Not only are the dynamics a disaster in terms of how the cast was thrown together, but the specific personalities aren’t meshing either. Half the cast is far too nice and normal, and the other half is too awkward and cringey.
There are the participants who are just enjoying a nice vacation, skiing and playing around, which is nice but doesn’t make for particularly groundbreaking television. And then there’s Danielle Olivera.
The main storyline this season is also the show’s most significant problem. Danielle starts the season actively pursuing a rebound from her recently failed relationship, and more power to her. But she set her sights on Below Deck: Sailing Yacht deckhand Alex Propson and the two began a casual hookup.
Alex was clear from the get-go that he was not looking for anything serious. He was unapologetically just looking for sex, and while Danielle claims she is also looking for a “fun vacation” when it came to their situationship, it’s clear she can’t particularly handle a casual hookup.

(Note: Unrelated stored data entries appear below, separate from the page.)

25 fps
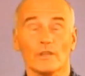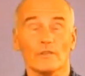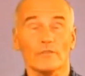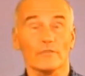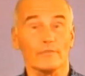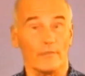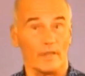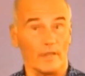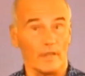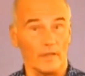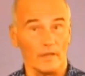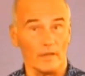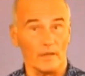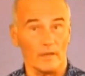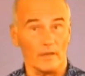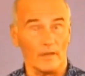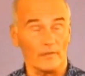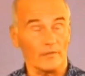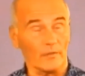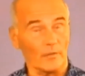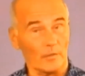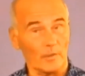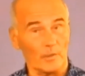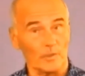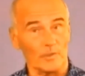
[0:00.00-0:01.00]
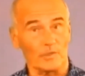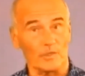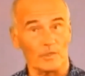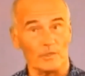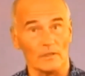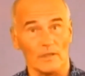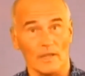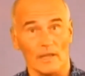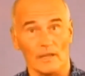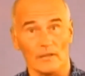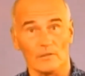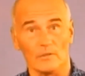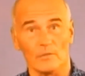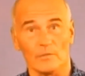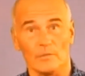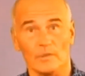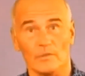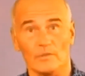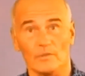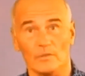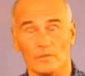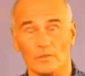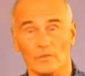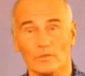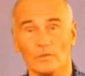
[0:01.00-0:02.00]
if a person allows me
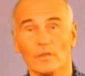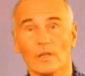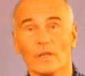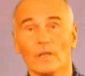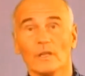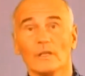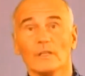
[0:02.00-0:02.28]
to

She gets possessive and jealous very quickly, which is fine. Her feelings are valid. Then she just starts to embarrass herself. She sat down with who she seems to perceive as her main competition, Jordan Emanuel of Summer House: Martha’s Vineyard, over cocktails and passive-aggressively accused her of being “low-energy” because she doesn’t have a man to crush on.
This eventually escalates a couple of episodes later to a whole screaming match over the dude, where an unhinged (and to be fair, totally hammered) Danielle screams that she will “eat [Jordan] alive” for shaking her ass in front of Alex, and tells the rest of the house that they are “on the wrong side of history”.
This might just be a personal pet peeve, but I truly can’t stand this storyline. It’s super hard to watch a gorgeous, intelligent girl throwing herself at a guy who is clearly just not that into her. And then belligerently attacking another woman over it. In the final moments of the season, Danielle apologized, but the damage was done.
In another (mercifully short) storyline, Malia and Sam end up fighting over Kory. This fight only lasts one episode with a return to it at the reunion and ends as happily as these things ever do, but boils down to the same basic problem this entire season has. Every single major point of drama is two girls fighting over a guy.
These girls sniping at each other in competition over these guys is the focal point of this season, and it is simply not working. It’s more second-hand embarrassment than entertainment, and it’s boring. They have nothing else to talk about because they have nothing else in common.
Look, I still watched the whole season but there are so many better Bravo shows out there right now. The next season of Winter House needs to step up to keep up.